- AIM OF THE TASK
Repeat these records exactly, pictures excluded.

####################

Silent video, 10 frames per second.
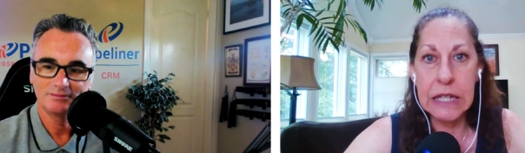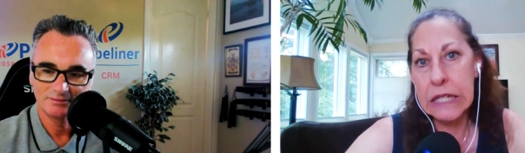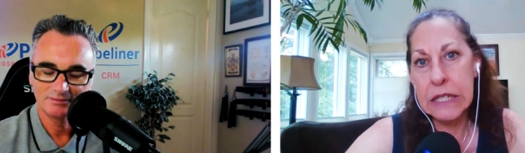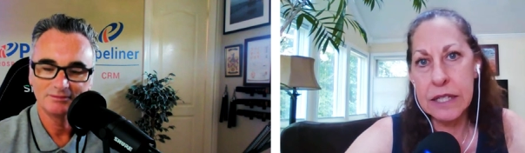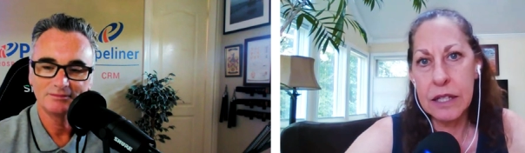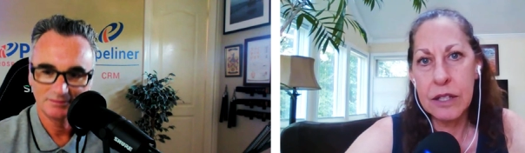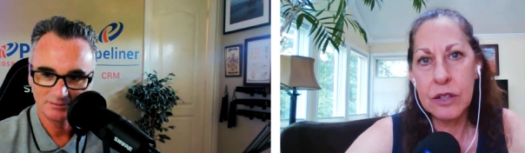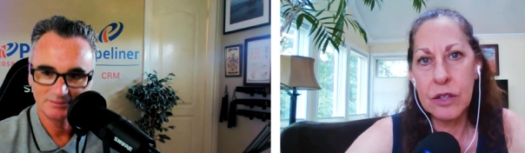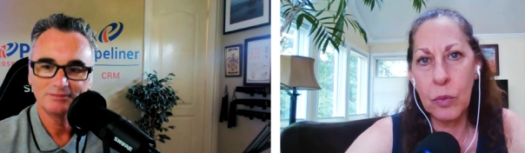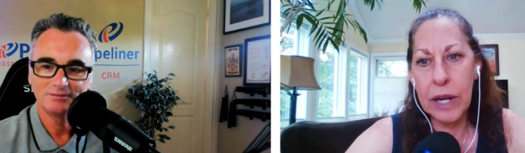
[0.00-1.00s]
Speaker 1: is
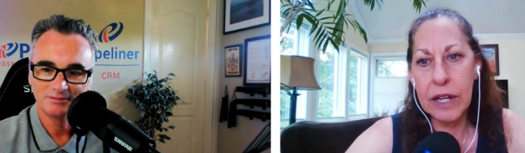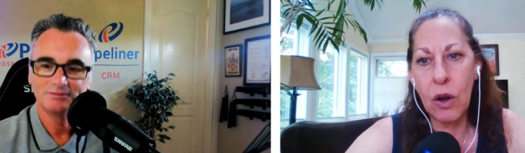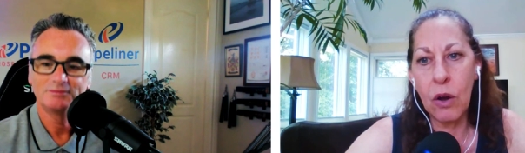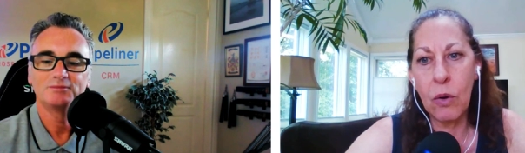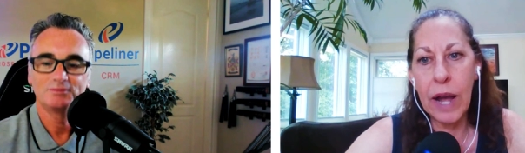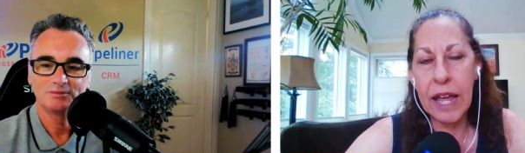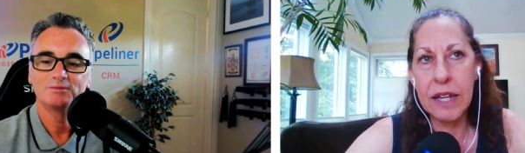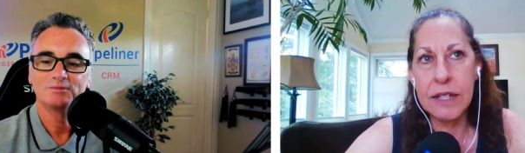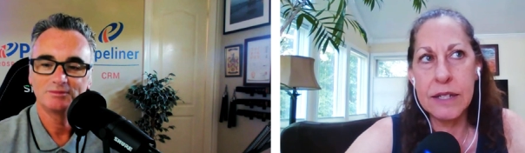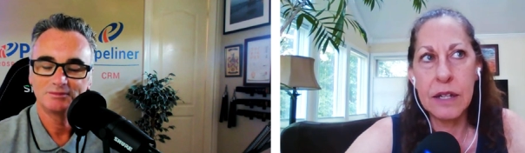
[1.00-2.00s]
the way to go.
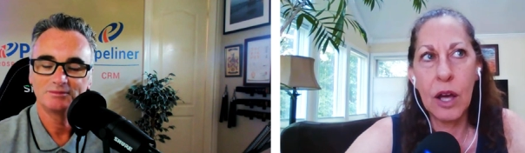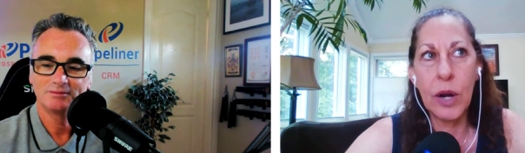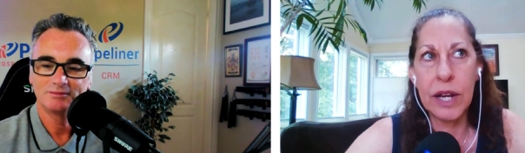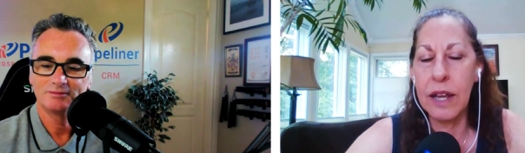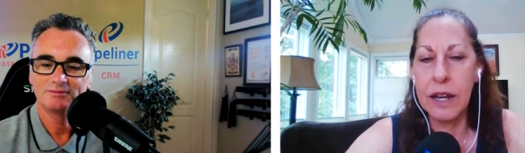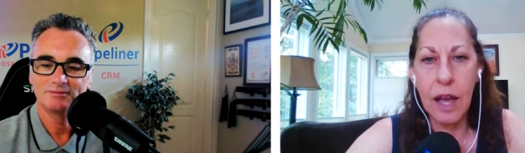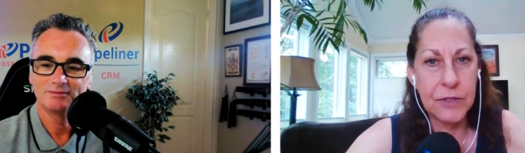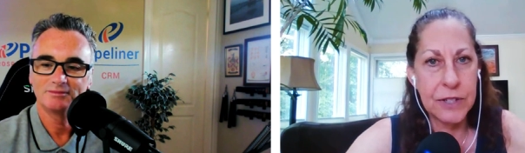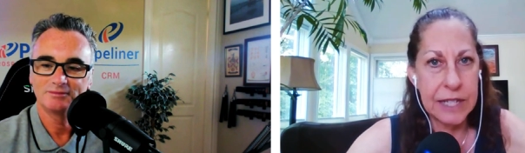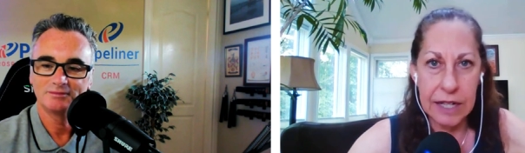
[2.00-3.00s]
And all right,
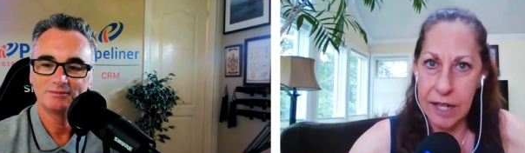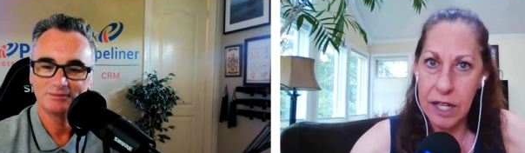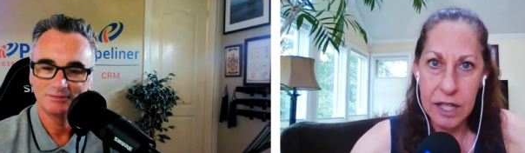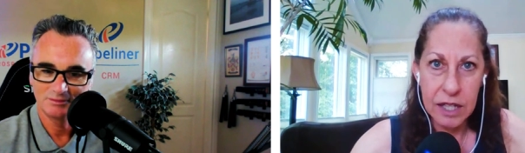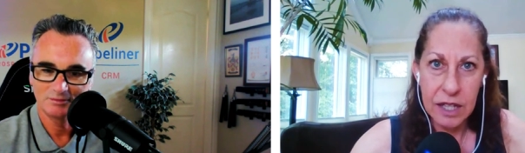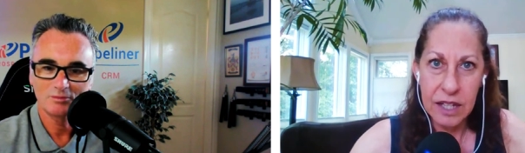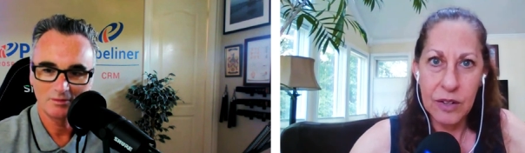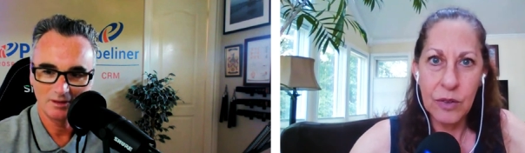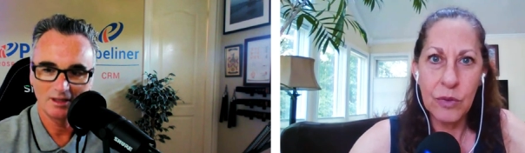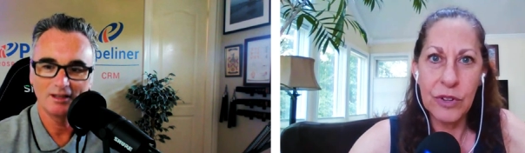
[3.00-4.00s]
enough data.
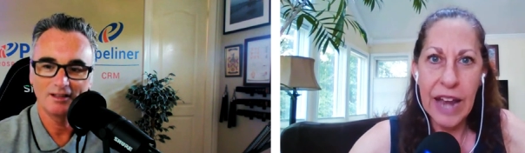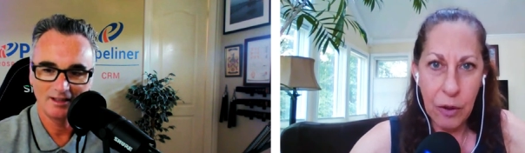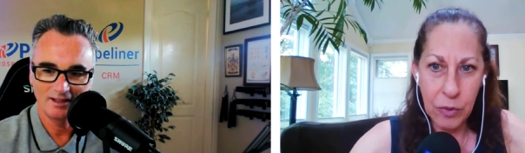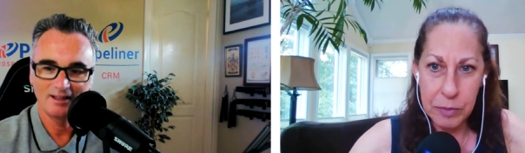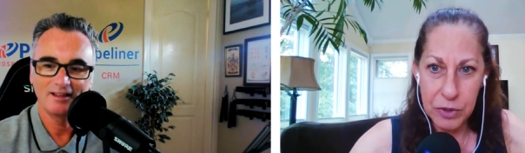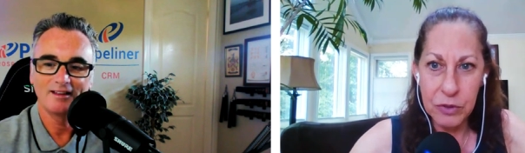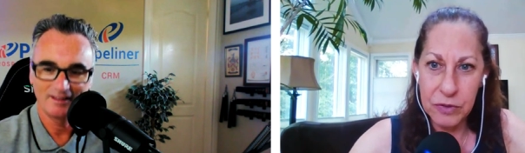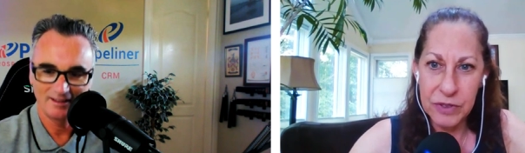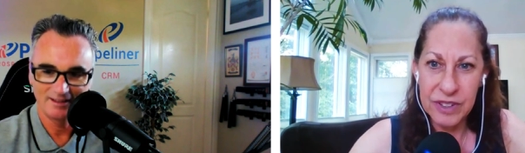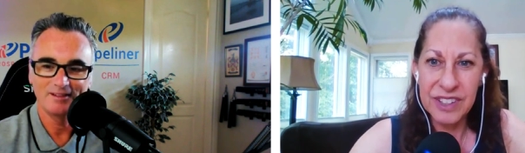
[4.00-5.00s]
Yeah. Now we
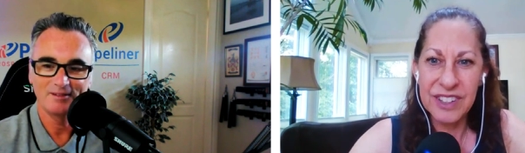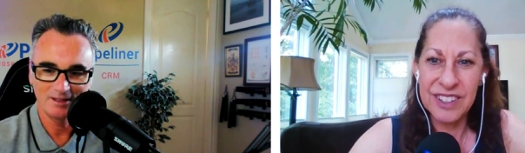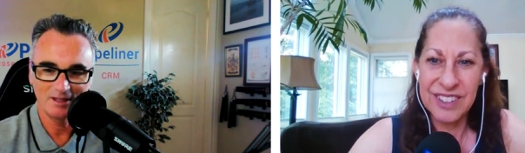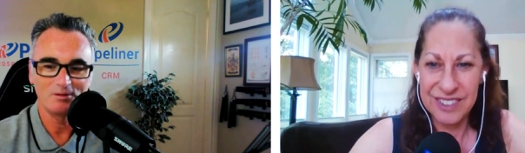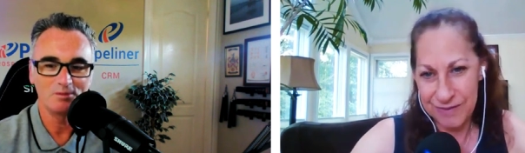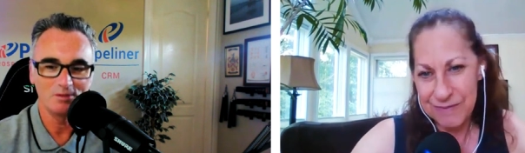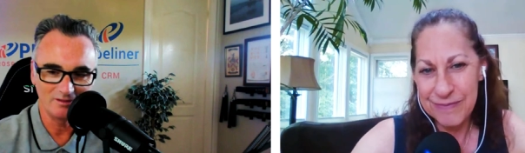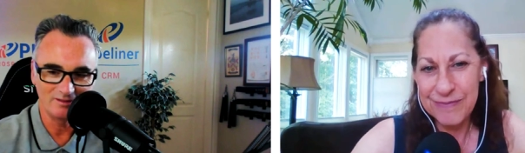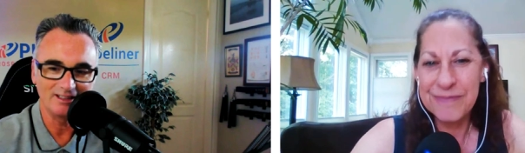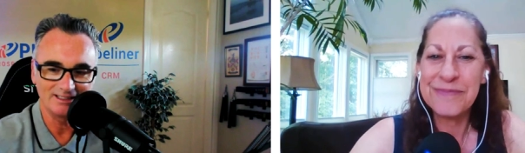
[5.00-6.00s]
move
Speaker 2: now we
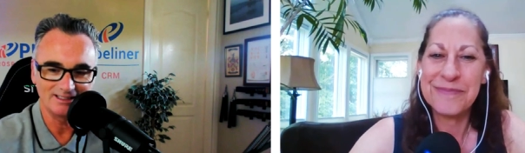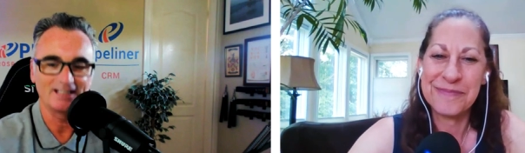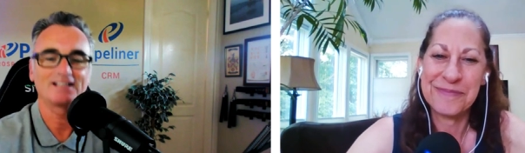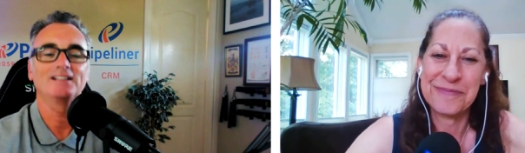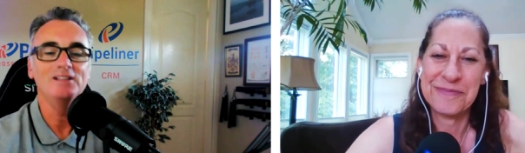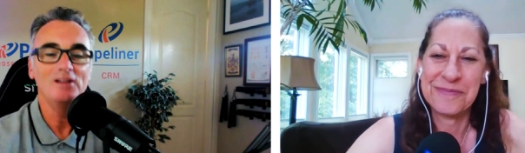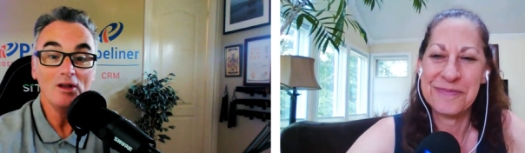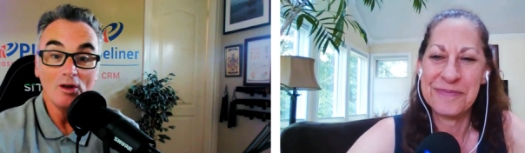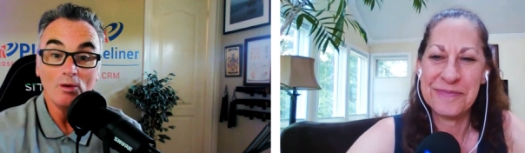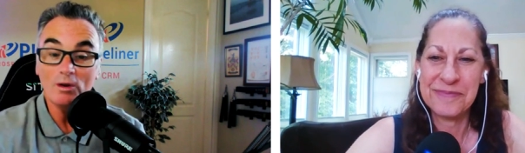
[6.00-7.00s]
move exactly
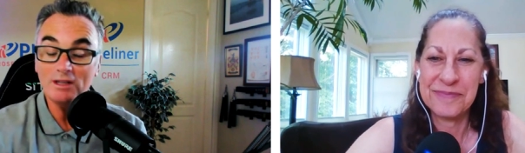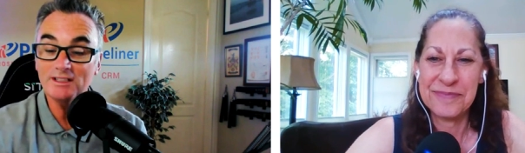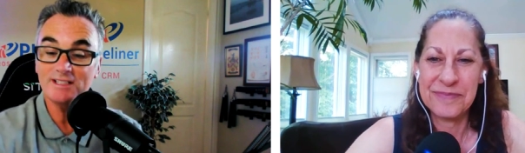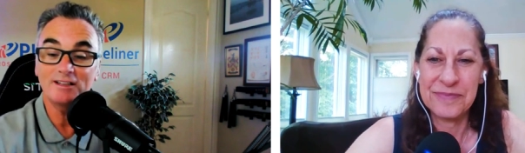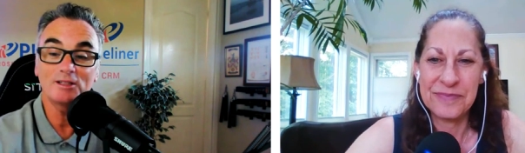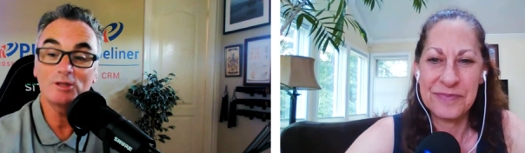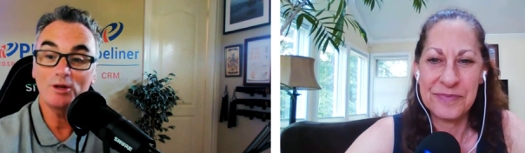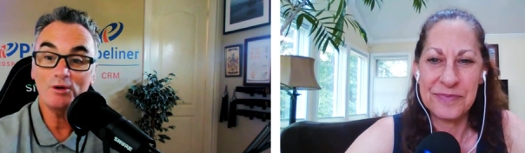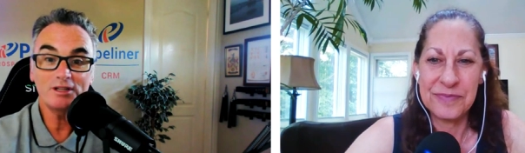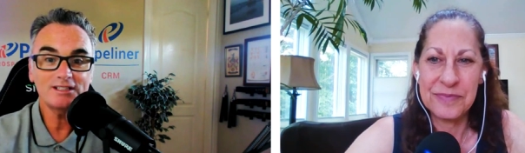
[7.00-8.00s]
well listen
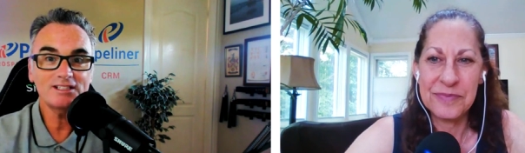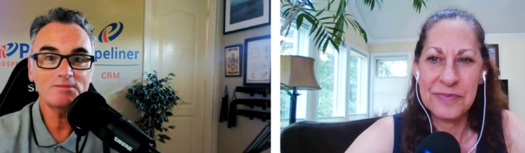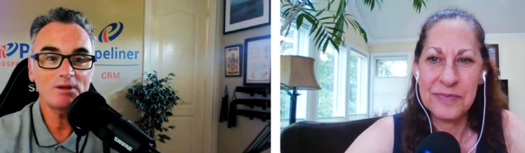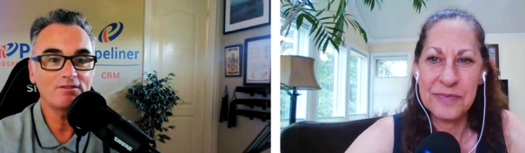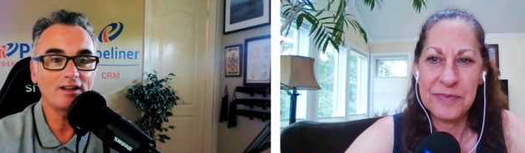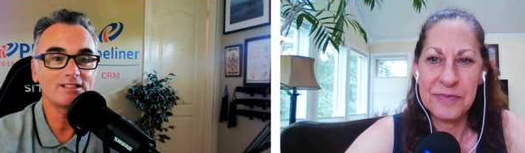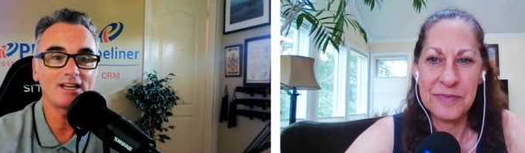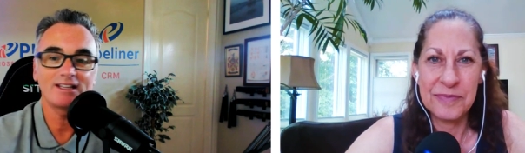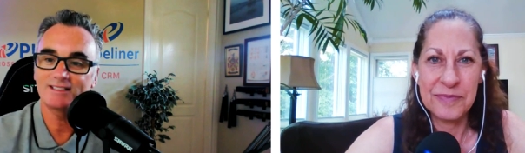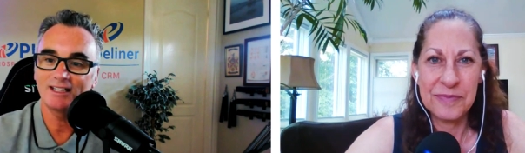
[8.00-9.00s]
lori this has been
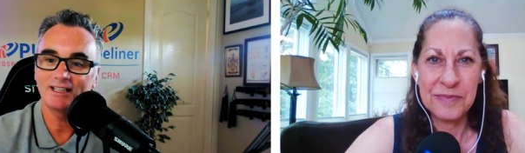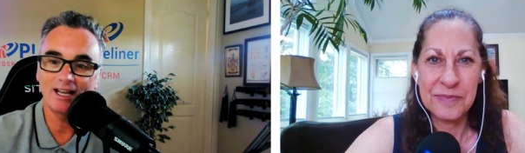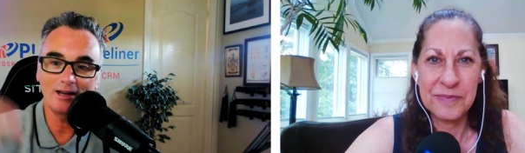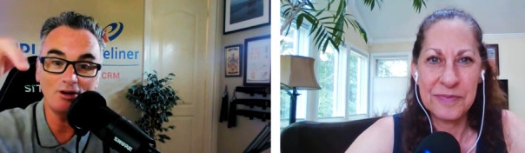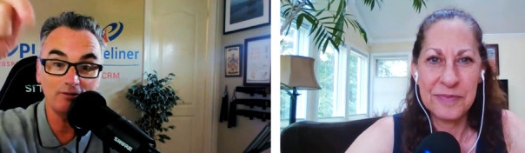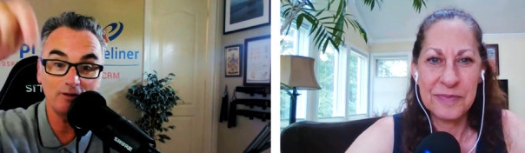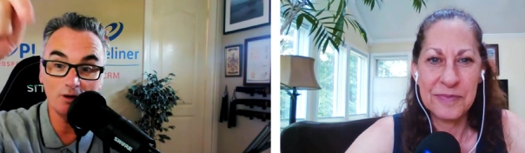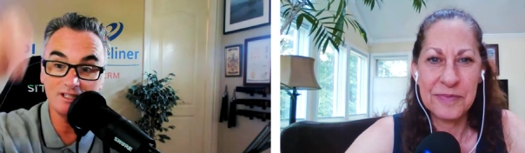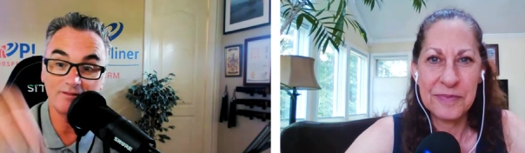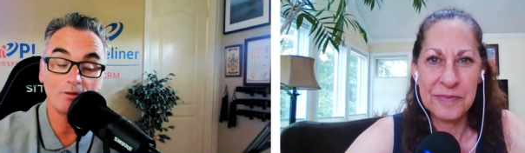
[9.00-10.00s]
fantastic uh, all of
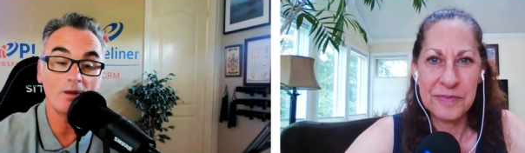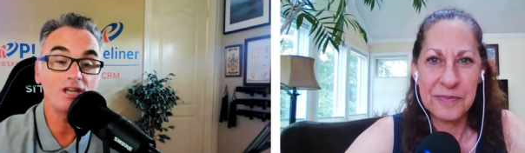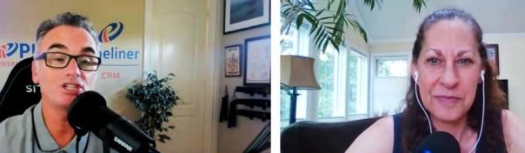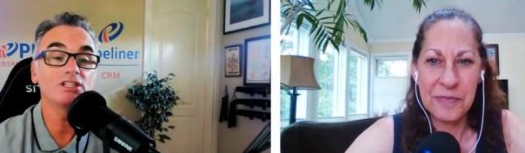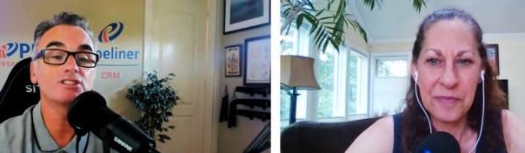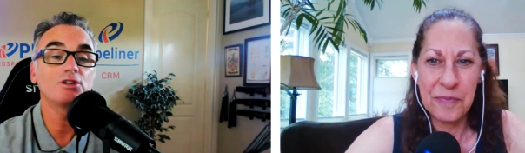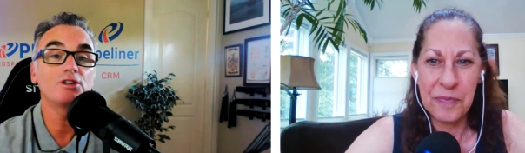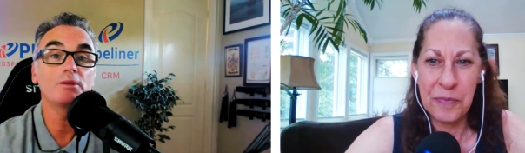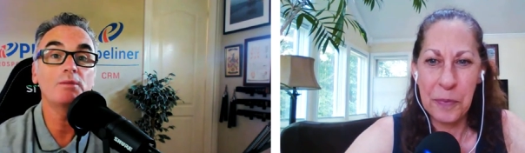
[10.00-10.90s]
lori's information is going to be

####################

- RESULT OF THIS TASK
Silent video, 10 frames per second.
[0.00-1.00s]
Speaker 1: is
[1.00-2.00s]
the way to go.
[2.00-3.00s]
And all right,
[3.00-4.00s]
enough data.
[4.00-5.00s]
Yeah. Now we
[5.00-6.00s]
move
Speaker 2: now we
[6.00-7.00s]
move exactly
[7.00-8.00s]
well listen
[8.00-9.00s]
lori this has been
[9.00-10.00s]
fantastic uh, all of
[10.00-10.90s]
lori's information is going to be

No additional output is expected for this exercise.